The most we did was two passages, and doubling time is about 7 days. Our protocol generates a near homogenous population of RPE (>90%).
Could we proliferate the photoreceptor cells ?
Are the cells named Photoreceptor Cells (ASE-9715) photoreceptor precursors cells, and media from Applied StemCell (Photoreceptor Maturation Basal Media) differentiate the cell to maturated photoreceptor?
Yes. We only provide Photoreceptor precursors, and Photoreceptor precursors can be further differentiated into matured photoreceptors using media provided with the kit (Photoreceptor Maturation Basal Media + Photoreceptor Maturation Media supplement).
Is there maintenance media for maturated photoreceptors?
The same media provided in the kit can be used for the maintenance of maturated photoreceptors.
Can the maturated photoreceptors be passaged or stocked in cryovials?
No, maturated photoreceptors cannot be passaged nor cryopreserved.
RPE: If we decide to try to grow some cells out a passage or two should we just use trypsin to release them or do you recommend some other reagent for detachment?

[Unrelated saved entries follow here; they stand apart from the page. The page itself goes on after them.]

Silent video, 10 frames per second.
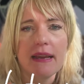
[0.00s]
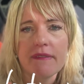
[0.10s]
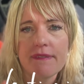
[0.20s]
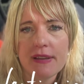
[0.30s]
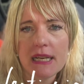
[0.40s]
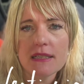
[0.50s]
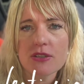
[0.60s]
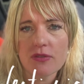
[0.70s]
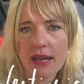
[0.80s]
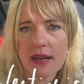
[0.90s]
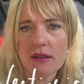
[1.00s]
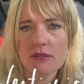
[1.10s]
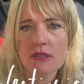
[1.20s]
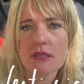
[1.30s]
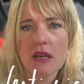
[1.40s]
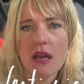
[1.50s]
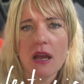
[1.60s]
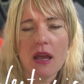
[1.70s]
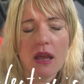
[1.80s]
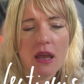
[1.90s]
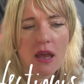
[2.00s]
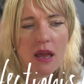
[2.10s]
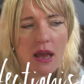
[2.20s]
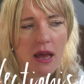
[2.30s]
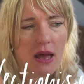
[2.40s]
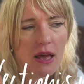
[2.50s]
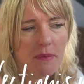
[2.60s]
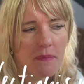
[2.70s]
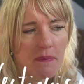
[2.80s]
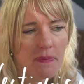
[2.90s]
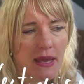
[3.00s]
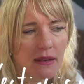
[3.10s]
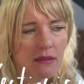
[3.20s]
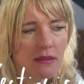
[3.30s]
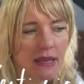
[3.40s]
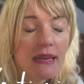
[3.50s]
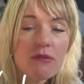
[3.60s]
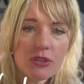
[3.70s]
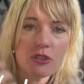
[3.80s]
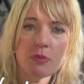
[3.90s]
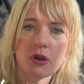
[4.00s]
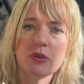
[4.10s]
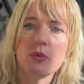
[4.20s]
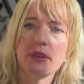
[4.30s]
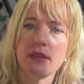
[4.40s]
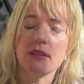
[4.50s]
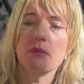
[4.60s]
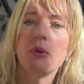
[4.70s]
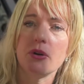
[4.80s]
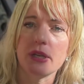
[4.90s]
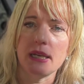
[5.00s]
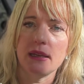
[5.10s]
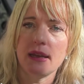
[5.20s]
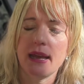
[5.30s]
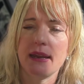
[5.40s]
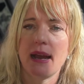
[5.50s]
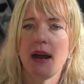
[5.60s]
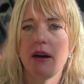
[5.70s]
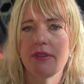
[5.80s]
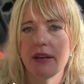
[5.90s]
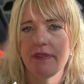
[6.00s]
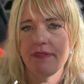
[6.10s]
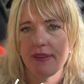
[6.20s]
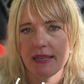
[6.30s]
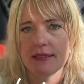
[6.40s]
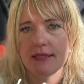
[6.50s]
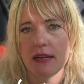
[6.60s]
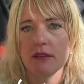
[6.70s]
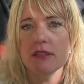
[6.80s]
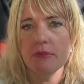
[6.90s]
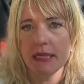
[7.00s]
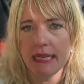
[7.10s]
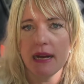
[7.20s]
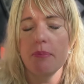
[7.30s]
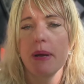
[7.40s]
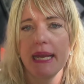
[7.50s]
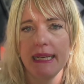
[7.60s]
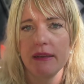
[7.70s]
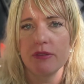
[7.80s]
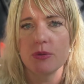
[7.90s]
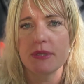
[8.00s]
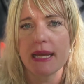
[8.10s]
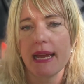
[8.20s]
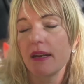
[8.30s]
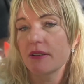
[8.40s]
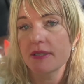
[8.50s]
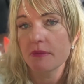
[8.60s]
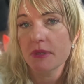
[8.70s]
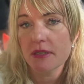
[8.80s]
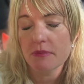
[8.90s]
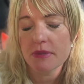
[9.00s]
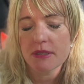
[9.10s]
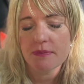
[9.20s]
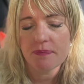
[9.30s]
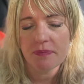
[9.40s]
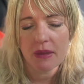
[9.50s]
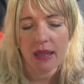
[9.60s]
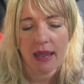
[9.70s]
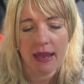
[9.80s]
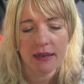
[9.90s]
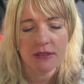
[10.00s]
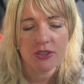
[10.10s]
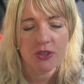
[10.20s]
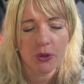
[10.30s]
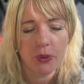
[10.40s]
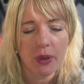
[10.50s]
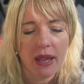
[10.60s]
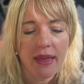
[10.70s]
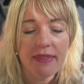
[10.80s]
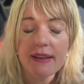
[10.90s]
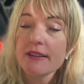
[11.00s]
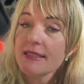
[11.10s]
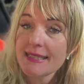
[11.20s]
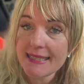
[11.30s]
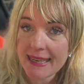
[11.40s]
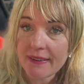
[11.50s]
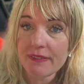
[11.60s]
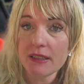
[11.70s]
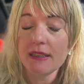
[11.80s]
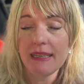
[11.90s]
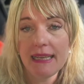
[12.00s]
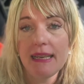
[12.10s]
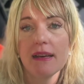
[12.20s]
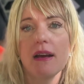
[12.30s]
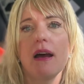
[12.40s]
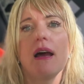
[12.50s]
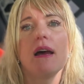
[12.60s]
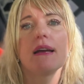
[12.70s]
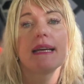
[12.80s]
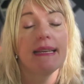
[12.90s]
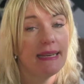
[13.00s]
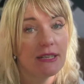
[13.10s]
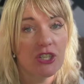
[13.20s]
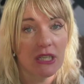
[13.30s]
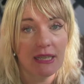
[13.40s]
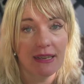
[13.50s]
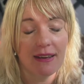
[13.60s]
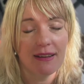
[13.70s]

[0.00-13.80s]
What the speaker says: and feelings around that then respond within the body, and how that affects ultimately our pain levels and our symptoms. And so there is definitely a connection here,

We use TrypLE. Trypsin and any other reagents like Accutase should work as well.
RPE: What are the recommended cell densities at different well sizes?
It depends on the downstream assays. Denser density (100,000-150,000 cells/cm2) is recommended to have cells pigmentated and form tight junctions sooner.

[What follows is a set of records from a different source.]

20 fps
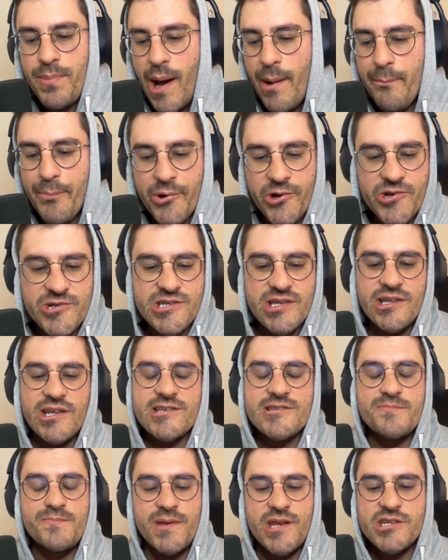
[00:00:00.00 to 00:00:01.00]
producing
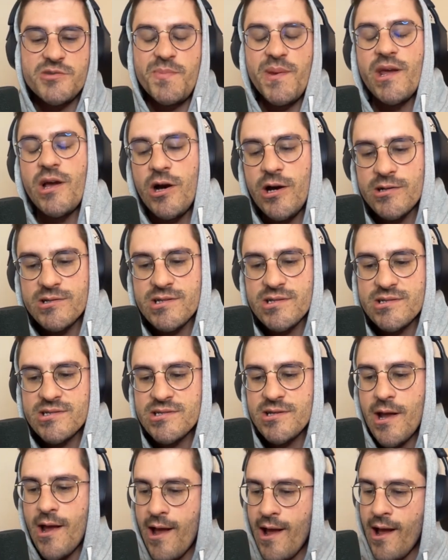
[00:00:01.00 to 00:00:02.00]
this PHP
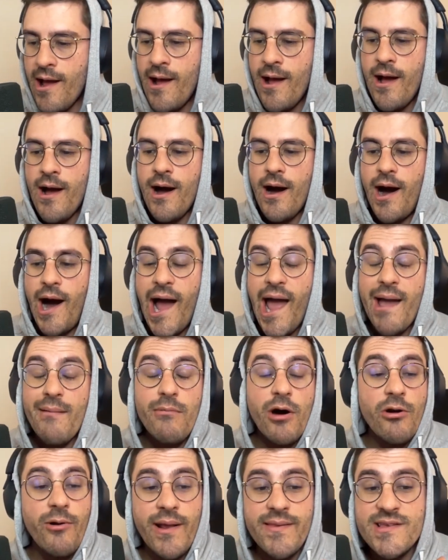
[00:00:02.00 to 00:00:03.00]
content. I am
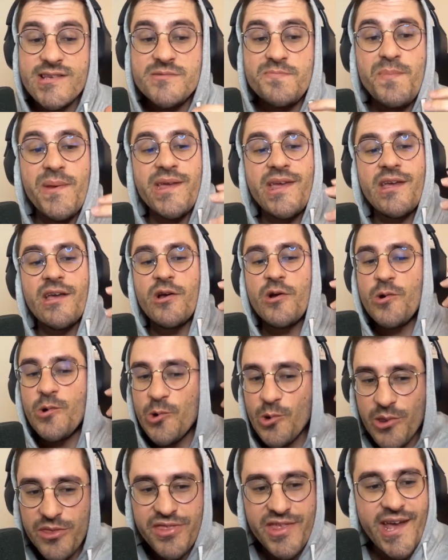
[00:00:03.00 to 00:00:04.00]
already speaking
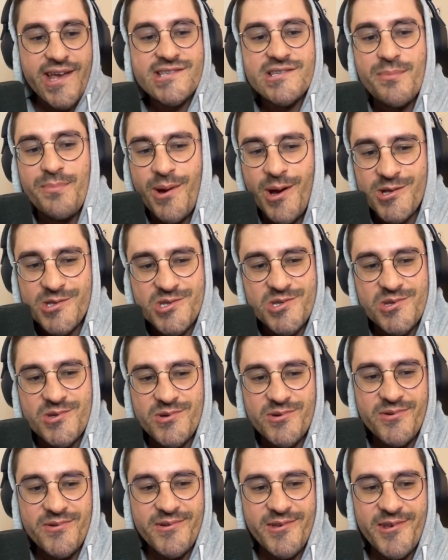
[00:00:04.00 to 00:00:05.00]
cool things about
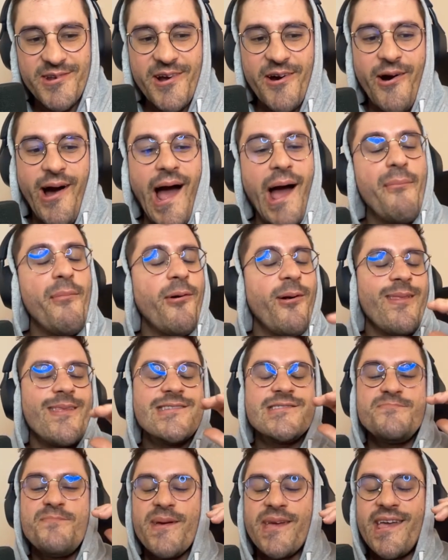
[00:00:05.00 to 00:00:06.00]
you. You know, I'm already
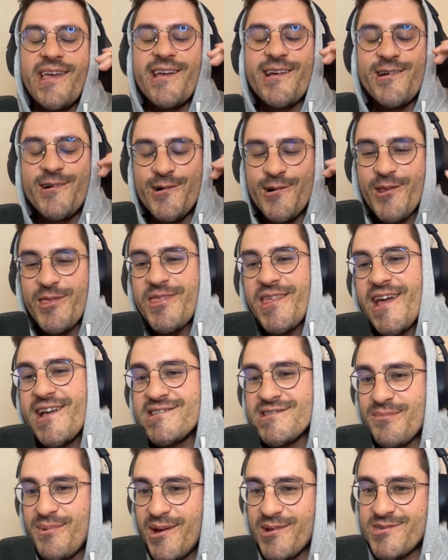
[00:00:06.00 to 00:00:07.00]
speaking cool
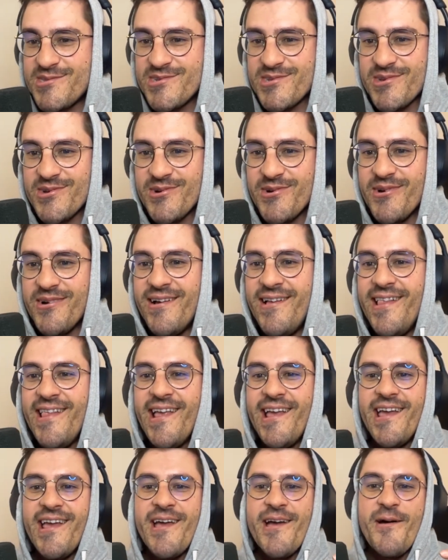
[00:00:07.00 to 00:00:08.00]
things about you.
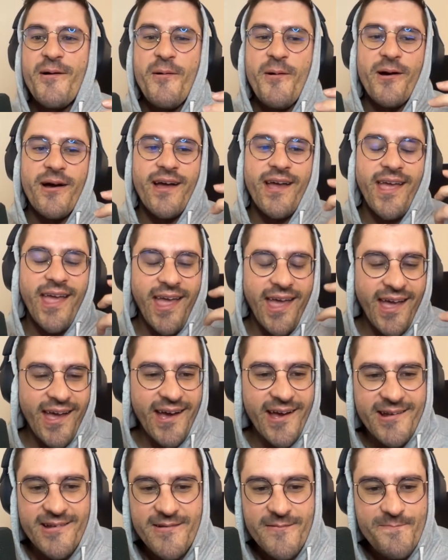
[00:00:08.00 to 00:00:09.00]

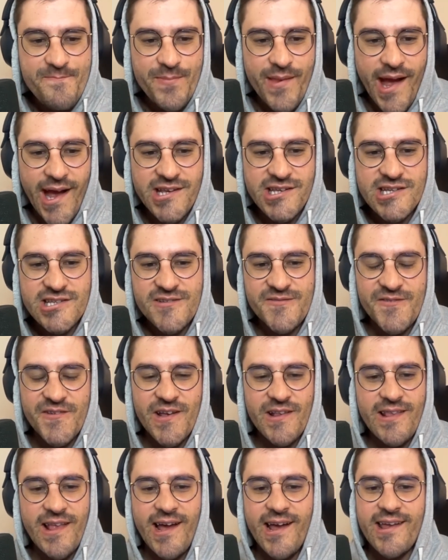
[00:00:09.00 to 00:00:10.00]
And I just
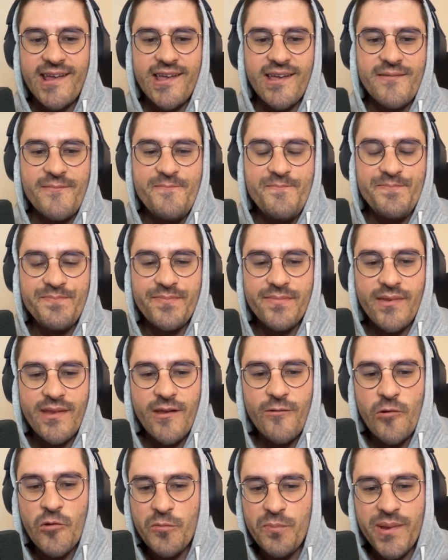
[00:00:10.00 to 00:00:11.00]
feel like
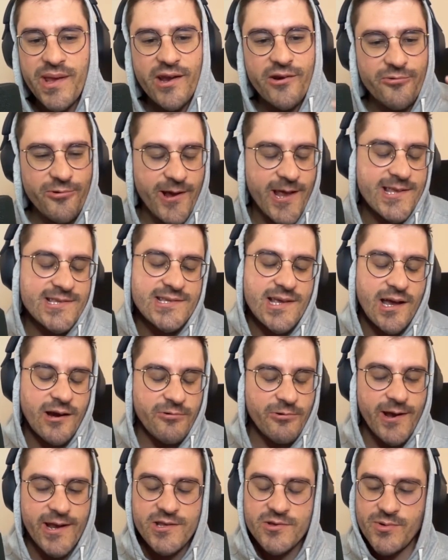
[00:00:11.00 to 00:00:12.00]
it would be a
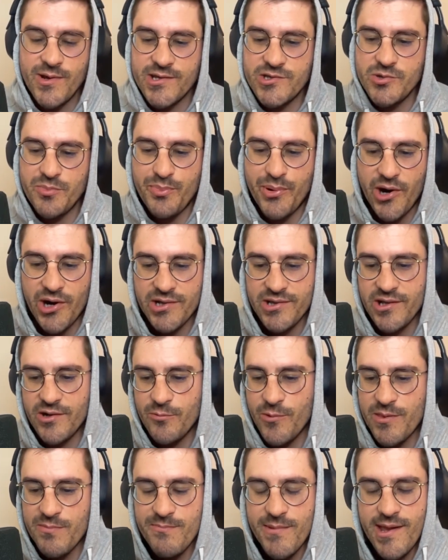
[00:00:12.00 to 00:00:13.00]
great way to partner
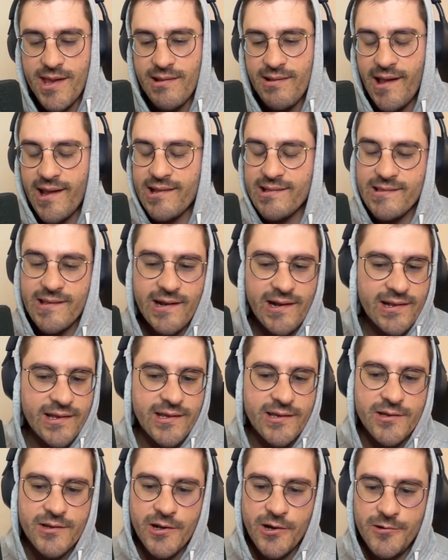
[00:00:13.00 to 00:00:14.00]
with me, like literally,
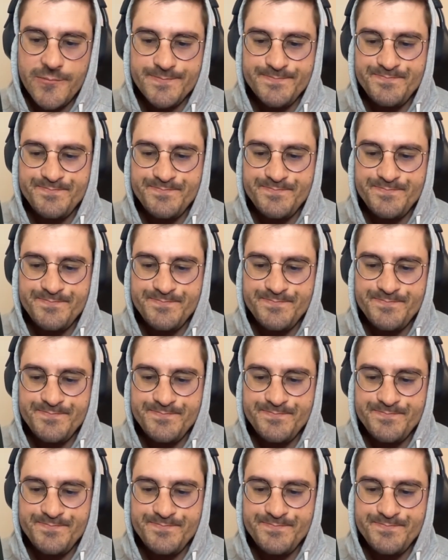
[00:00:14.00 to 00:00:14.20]
you know,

In the data sheet it says RPE can be passaged, how many passages are possible?
The most we have done is two passages. Our protocol generates a near homogenous population of RPE (>90%).
Maturity of RPE, how long it take to get pigmented cells?
It depends on the seeding density. Once it is 100% confluent, it may take 2-3 more weeks for pigmentation.
Is there just one media or you recommend different media for RPE maturation?
You only need the one media provided in the kit for 1 mil to be cultured for 7 days.
Any other details you could please share on the RPE?
We have completed a few RPE projects, some of which included iPSC genome editing.